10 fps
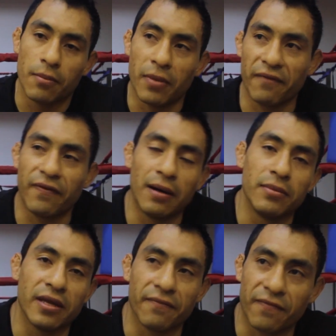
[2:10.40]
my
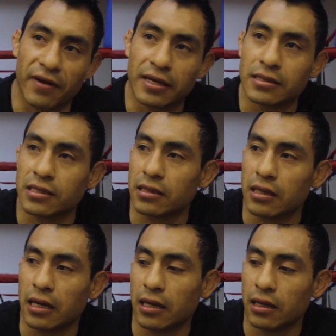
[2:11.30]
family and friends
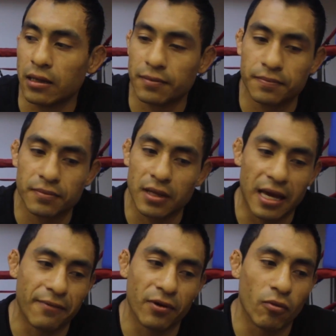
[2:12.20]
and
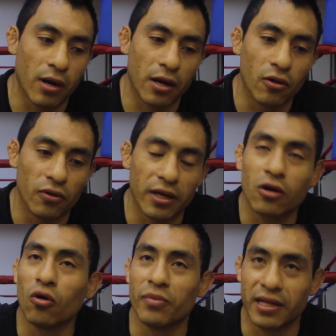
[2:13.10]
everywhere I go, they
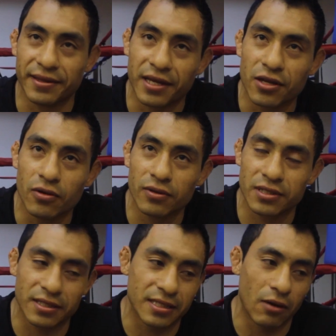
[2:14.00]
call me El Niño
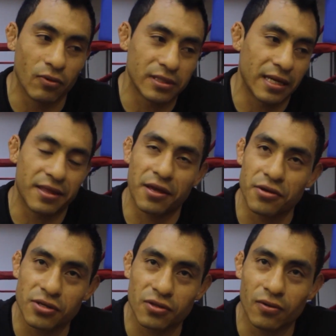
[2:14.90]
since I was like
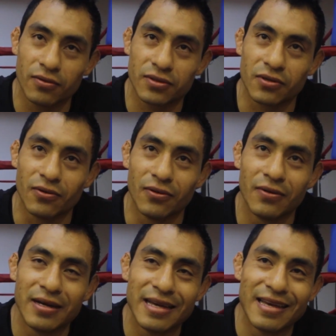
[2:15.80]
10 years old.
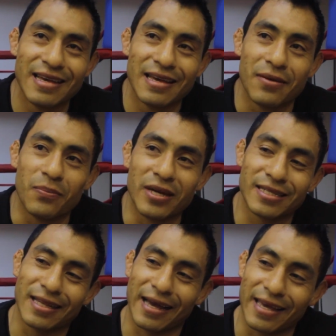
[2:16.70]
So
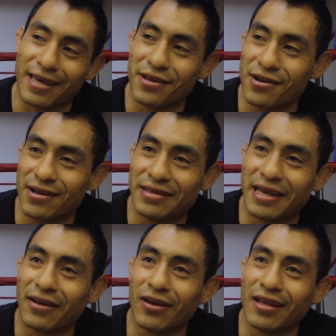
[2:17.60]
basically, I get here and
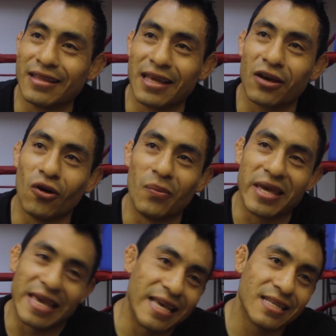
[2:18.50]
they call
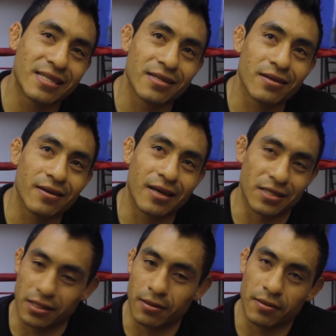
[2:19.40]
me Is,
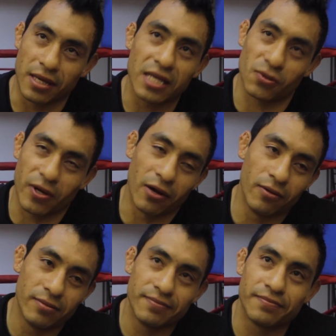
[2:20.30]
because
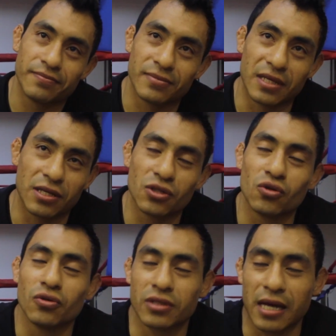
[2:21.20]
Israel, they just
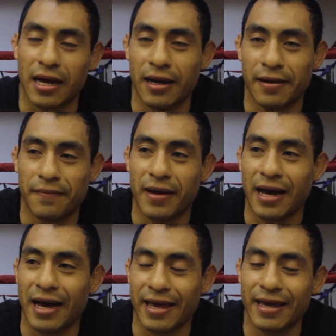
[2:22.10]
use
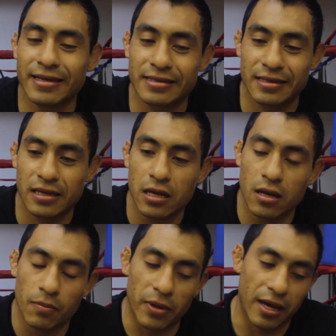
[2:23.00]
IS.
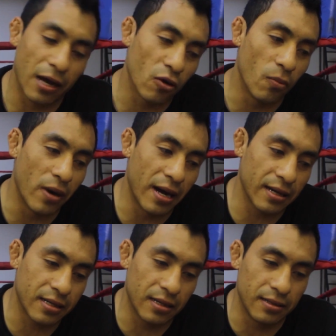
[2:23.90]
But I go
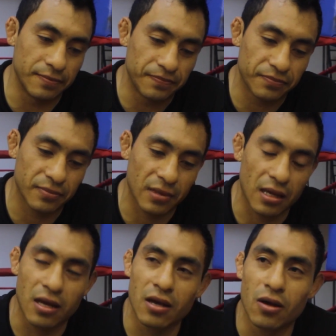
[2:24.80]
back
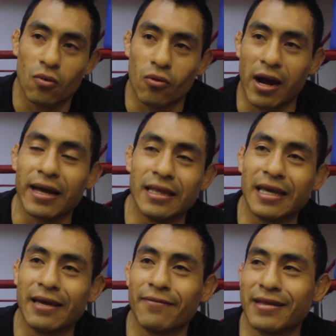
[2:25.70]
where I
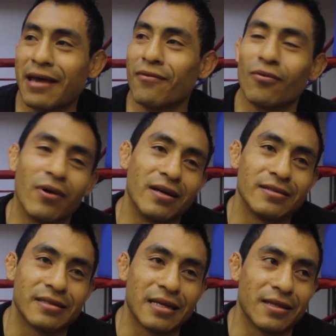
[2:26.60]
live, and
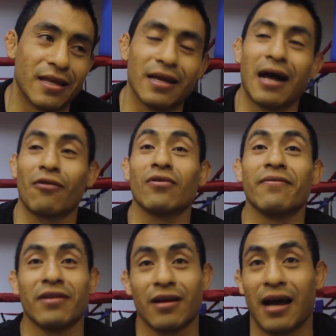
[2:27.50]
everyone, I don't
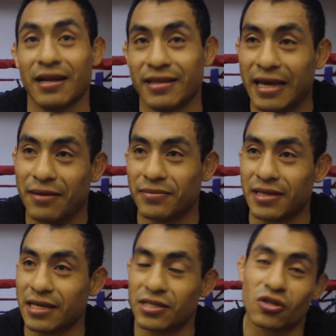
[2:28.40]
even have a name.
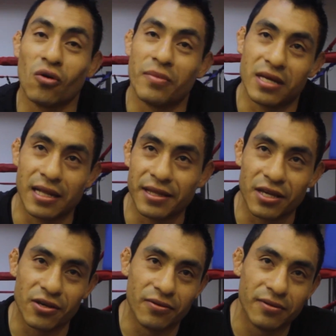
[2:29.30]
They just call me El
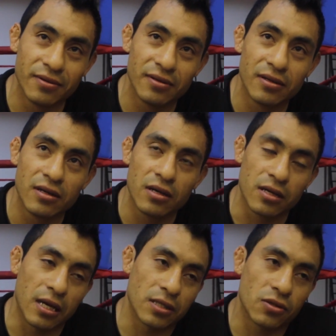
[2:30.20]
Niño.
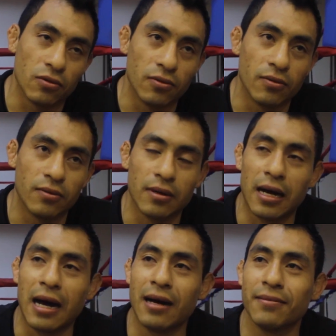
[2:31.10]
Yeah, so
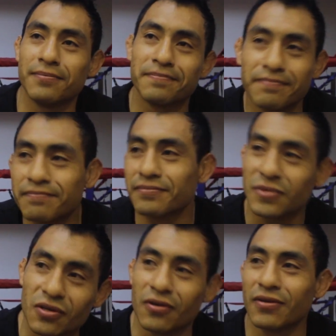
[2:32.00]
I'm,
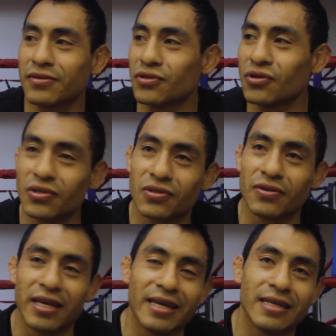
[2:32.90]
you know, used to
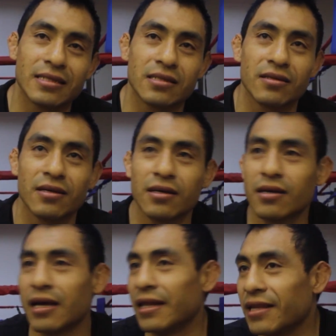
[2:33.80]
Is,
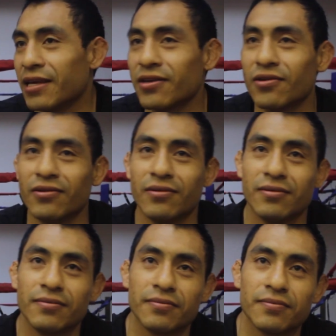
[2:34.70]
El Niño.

·····

▸ **Activity**: Make an exact copy of the records above, with the pictures left out.

▸ **Exercise output**:
10 fps
[2:10.40]
my
[2:11.30]
family and friends
[2:12.20]
and
[2:13.10]
everywhere I go, they
[2:14.00]
call me El Niño
[2:14.90]
since I was like
[2:15.80]
10 years old.
[2:16.70]
So
[2:17.60]
basically, I get here and
[2:18.50]
they call
[2:19.40]
me Is,
[2:20.30]
because
[2:21.20]
Israel, they just
[2:22.10]
use
[2:23.00]
IS.
[2:23.90]
But I go
[2:24.80]
back
[2:25.70]
where I
[2:26.60]
live, and
[2:27.50]
everyone, I don't
[2:28.40]
even have a name.
[2:29.30]
They just call me El
[2:30.20]
Niño.
[2:31.10]
Yeah, so
[2:32.00]
I'm,
[2:32.90]
you know, used to
[2:33.80]
Is,
[2:34.70]
El Niño.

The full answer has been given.